"And the Disappearing Bed" was a weird one for me.
On one hand, I thought it was fantastic, building on the rapport between the 2 Broke Girls. It also did well delivering some genuine laughs and heart. On the other, it again contained some very awkward race and sex jokes you could predict from miles away.
The Good. The chemistry between the leads just keep getting better and better. Their changing relationship has been paced well. Max was slow to warm up to Caroline, but each episode has featured them bonding over some event. Whether it be shared music interest and dance montage, Caroline's ex in the last episode, or Max's bartender crush tonight, they've inevitably become something Max hasn't even verbally acknowledged yet: girlfriends!
I loved that Max can berate Caroline in one breath, but then stand up for her the next. There are plenty of jokes at Caroline's expense. Once Caroline expressed her need for help, though, Max folded like a paper napkin. It happened when Caroline complained about the el cheapo tipper. It happened again when Caroline finally acknowledged that her "I am woman, hear me roar" routine didn't help any with her lack of tool sense. In both cases, Max was at the rescue.
Speaking of Caroline, her business savvy really shone here. She managed to smooth-talk a bunch of customers into buying Earl Samson's CDs, even if she had to embellish, including Earl's last name! She got their cupcake business one step closer to becoming a real business, with printed cards and a sales pitch (and a business name, but I agree it was a lame one).
Max, however, seemed a little deflated. She's always such a big personality that it's evident when she's not feeling her usual confident self. When she tried to sell her cupcakes, she was essentially selling herself. She didn't quite believe in her abilities yet, so when she tried to sell the virtues of said cupcakes to Peach, she failed miserably.
When she had to gauge the interest of Johnny, the bartender, we were treated to another awkward moment. It's probably fair to assume she thinks he's out of her league. Again, to ask him what that (hilarious!) celery incident meant required putting herself out there. Because she doesn't quite believe that hot and talented bartender would be interested in her, she was not her usual brassy, ballsy self.
Max's whole belief system consists of snark and cynicism. To be anything but is a step in the discomfort zone. This vulnerable side to Max was a refreshing sight, though. It was a nice contrast to her usual mouthy persona.
The other selling point was Johnny himself, and the celery incident previously cited. I mentioned in last week's review that we needed him back for eye candy. I really wasn't expecting to also get such a hot scene as the one we got here. Maybe my imagination is a little rusty, but who would've thought a celery could be so sizzling? I loved the payoff of that incident.
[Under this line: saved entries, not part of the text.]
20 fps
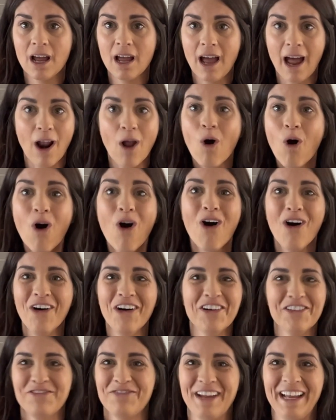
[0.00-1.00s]
at all
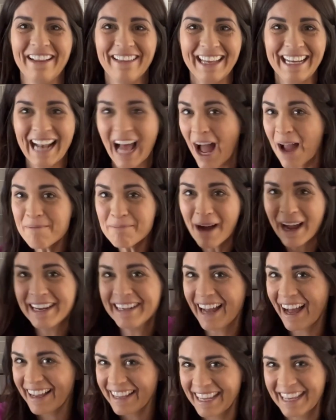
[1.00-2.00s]
of failing. I might
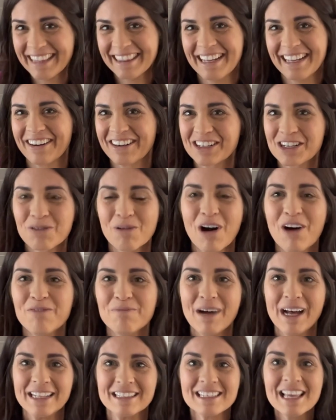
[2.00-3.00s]
not get in 12
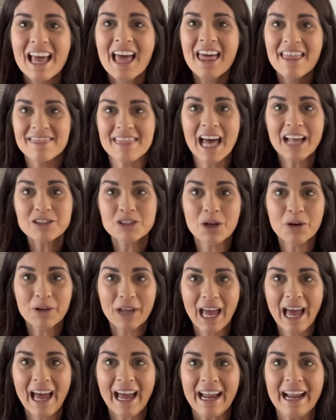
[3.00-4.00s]
months. That's
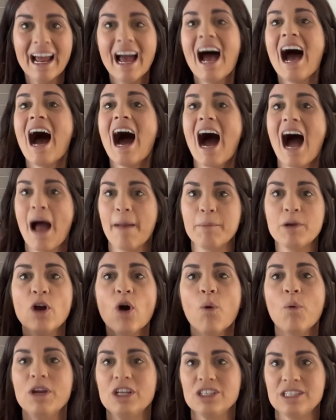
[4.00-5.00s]
okay. I'm
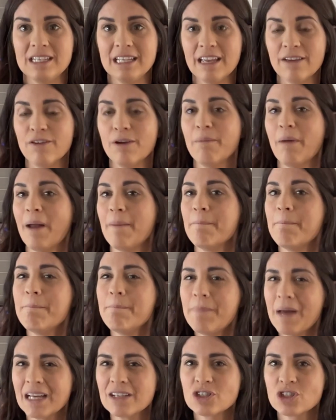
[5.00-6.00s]
going to give it my
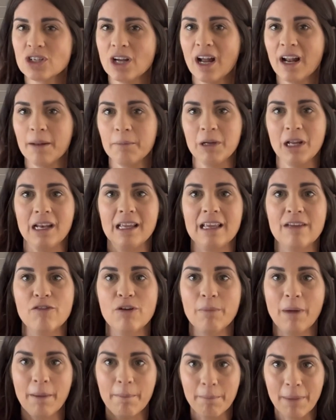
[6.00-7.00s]
best shot. I'm going to give
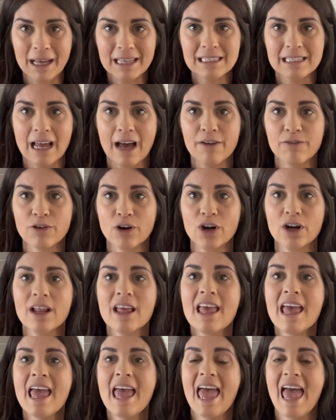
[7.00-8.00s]
it my best effort,
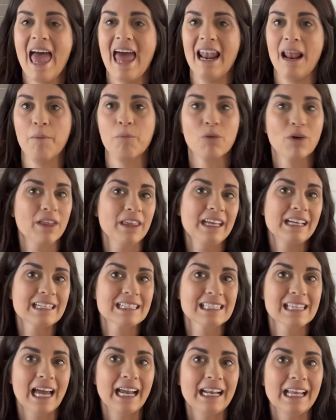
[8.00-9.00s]
and I'm really
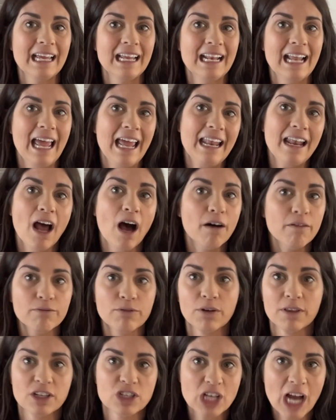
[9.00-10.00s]
excited and up
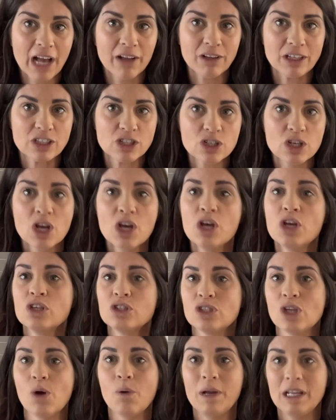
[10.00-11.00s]
for the challenge.
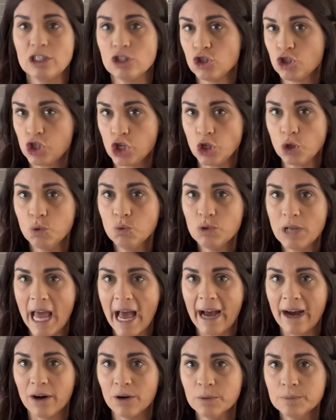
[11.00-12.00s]
So it's June
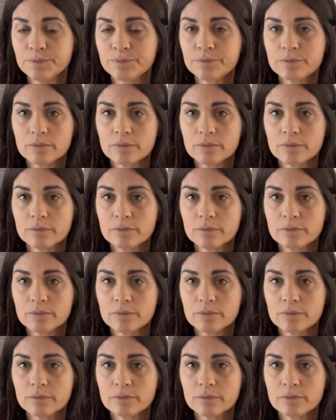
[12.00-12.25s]
now,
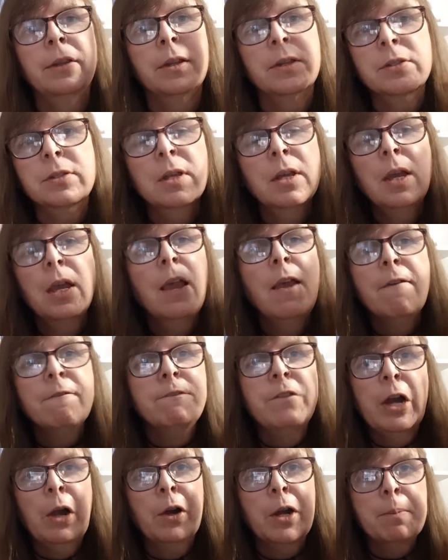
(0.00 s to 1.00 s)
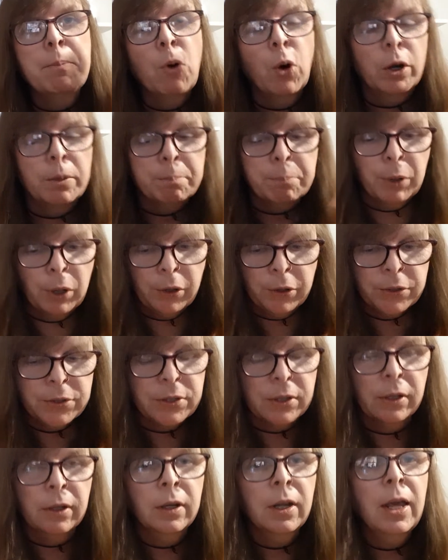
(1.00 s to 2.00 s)
this very important
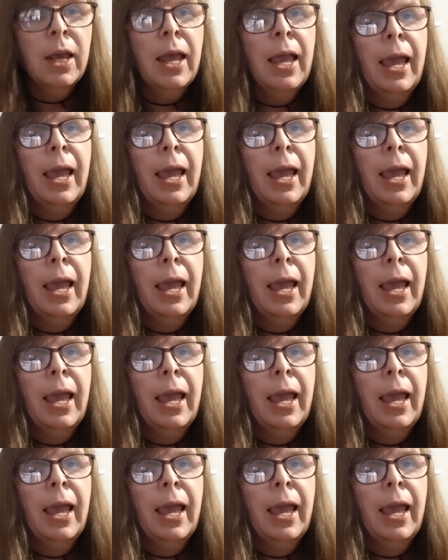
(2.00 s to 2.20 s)
person.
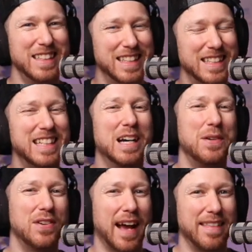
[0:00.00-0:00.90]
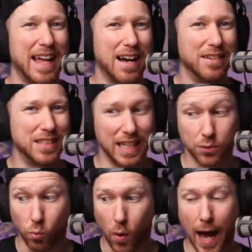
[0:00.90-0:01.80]
The DW9000
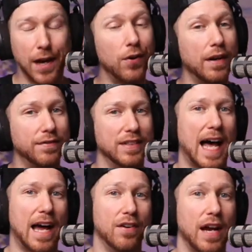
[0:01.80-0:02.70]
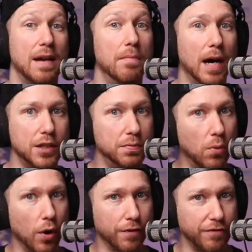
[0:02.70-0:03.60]
is wider and flatter and much
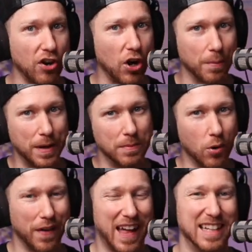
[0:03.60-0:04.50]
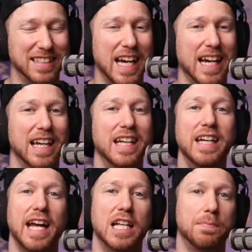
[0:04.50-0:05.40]
more firm, more on that in a second,
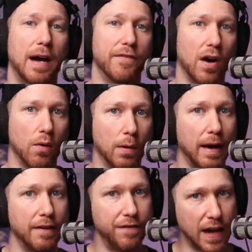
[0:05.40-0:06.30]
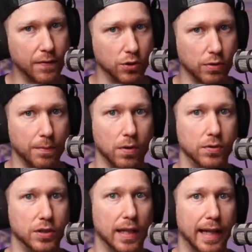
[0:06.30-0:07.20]
and it's by far one of my favorite drum
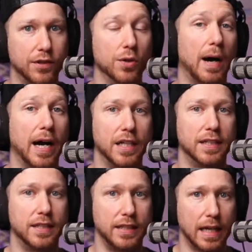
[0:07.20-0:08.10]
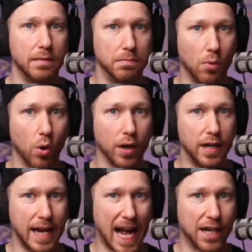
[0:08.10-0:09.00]
thrones because it lets your body just sit more
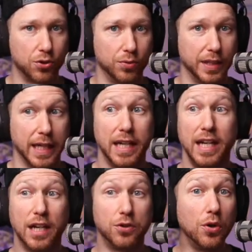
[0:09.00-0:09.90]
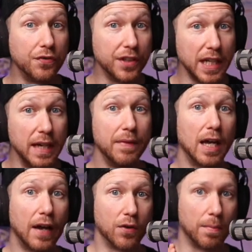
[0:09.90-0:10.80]
naturally. And truthfully,
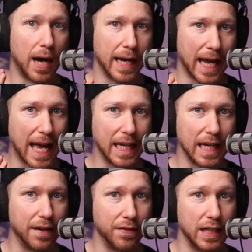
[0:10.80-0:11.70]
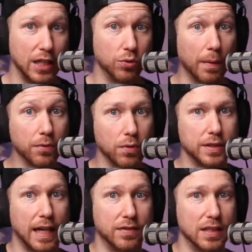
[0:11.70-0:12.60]
if you're buying any of the drum thrones
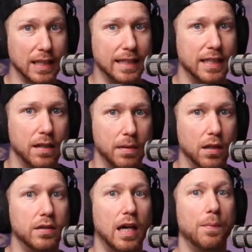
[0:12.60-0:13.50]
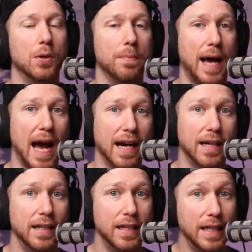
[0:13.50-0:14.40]
that have slits in the middle to help your back,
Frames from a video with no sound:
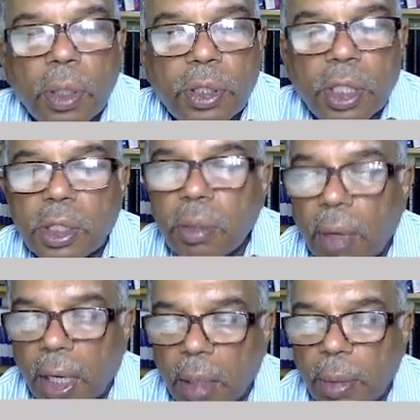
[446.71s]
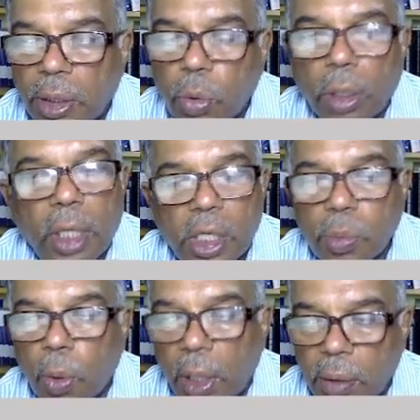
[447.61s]
6 divided by 12, that is
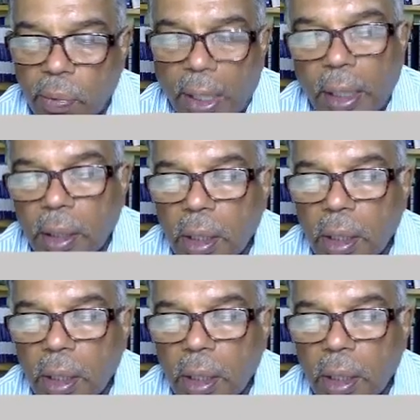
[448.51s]
0.5.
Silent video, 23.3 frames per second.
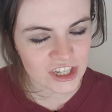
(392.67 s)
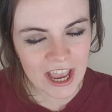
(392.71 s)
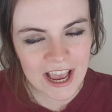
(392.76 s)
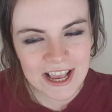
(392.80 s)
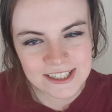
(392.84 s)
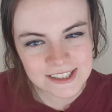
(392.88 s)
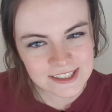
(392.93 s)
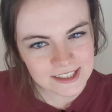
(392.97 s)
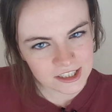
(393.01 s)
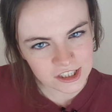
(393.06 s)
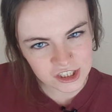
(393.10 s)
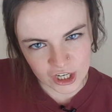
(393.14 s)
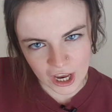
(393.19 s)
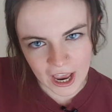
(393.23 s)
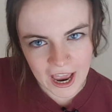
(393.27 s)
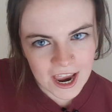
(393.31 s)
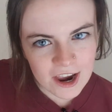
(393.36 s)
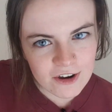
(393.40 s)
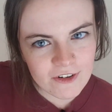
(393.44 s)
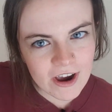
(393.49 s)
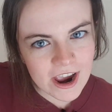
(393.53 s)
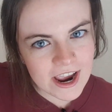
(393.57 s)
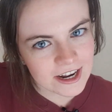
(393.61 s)
Yes, the
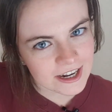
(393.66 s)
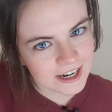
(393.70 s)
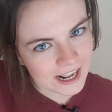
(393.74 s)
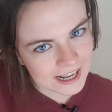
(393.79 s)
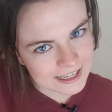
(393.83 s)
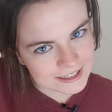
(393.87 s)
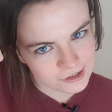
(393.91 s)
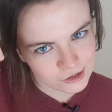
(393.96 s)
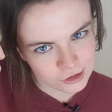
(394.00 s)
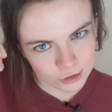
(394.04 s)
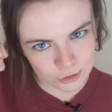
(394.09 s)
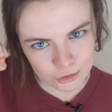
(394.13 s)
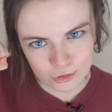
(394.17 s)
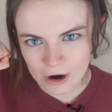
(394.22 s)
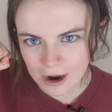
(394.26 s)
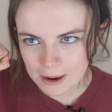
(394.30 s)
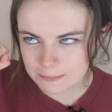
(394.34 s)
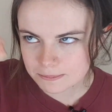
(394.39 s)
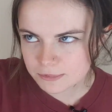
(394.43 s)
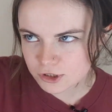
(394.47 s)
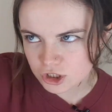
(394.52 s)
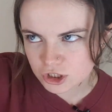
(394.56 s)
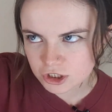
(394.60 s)
tirade against the cramps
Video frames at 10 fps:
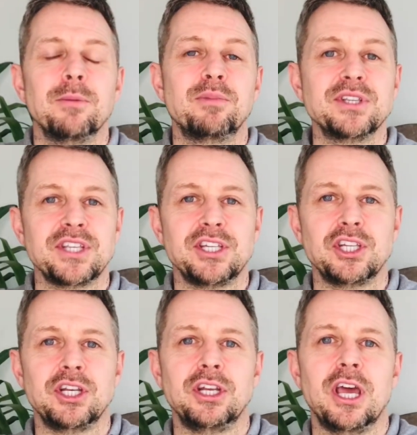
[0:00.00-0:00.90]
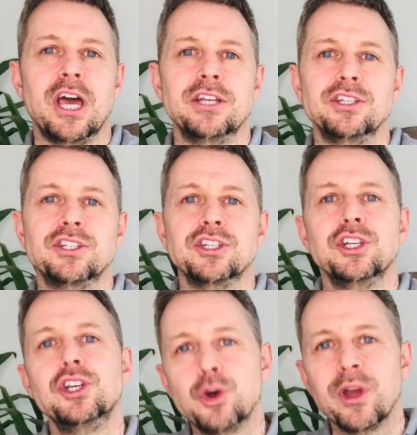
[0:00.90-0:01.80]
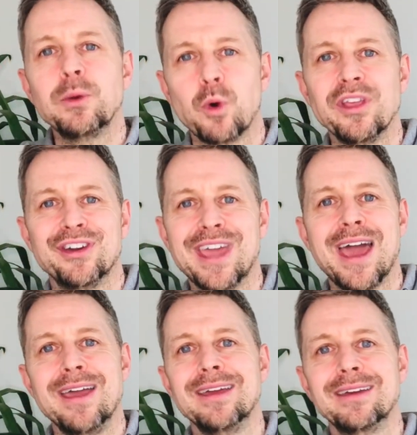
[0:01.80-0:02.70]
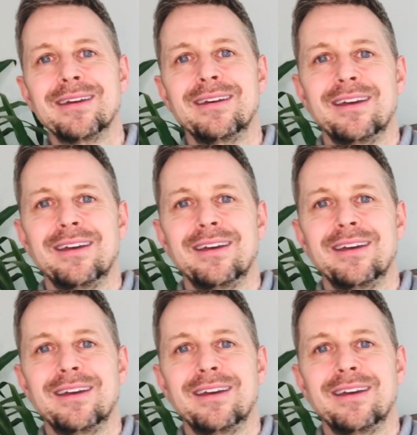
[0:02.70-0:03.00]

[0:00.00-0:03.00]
precision and knowing what you're getting,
The girls got to be all a-flutter, and to bond. His visit to the apartment gave us a glimpse of how much Max had gone all-Dexter on him. We also got that sweet moment between Johnny and Max in the backyard. Nice, flirty banter without nary a horse's laugh from Max.
The Bad. They have funny jokes and they have jokes that are too obvious. Those obvious jokes usually consist of something to do with a penis or vagina for some reason, which makes them doubly distasteful. The "tip" joke, the "nine-inches" joke, these were telegraphed as soon as the words "tip" and "nine" were mentioned. I would love it if the writers chose to ignore their impulses in the future, and leave the lowest-common denominator jokes untouched.
I wasn't particularly offended by the Canadian joke (for the record, I'm of Canadian citizenship), I was just disappointed again by how trite that was. The "aboot" pronunciation on the video was good enough, but they just had to hammer home all the stereotypes, huh?
It was definitely interesting to see both clever and sloppy comedy in one episode.
- Honorable mention of the evening must go to Max's first bumbling cupcake pitch to Peach, and her utterance of the word "maybley".
- Her boss Peach, whose children she babysits, is quite horrible to me.
- No Han tonight. I can't say I disliked trading him for Johnny. Uhm, can we make this permanent?
- Vision board jokes on network television were aplenty this week! Did the writers have a huddle?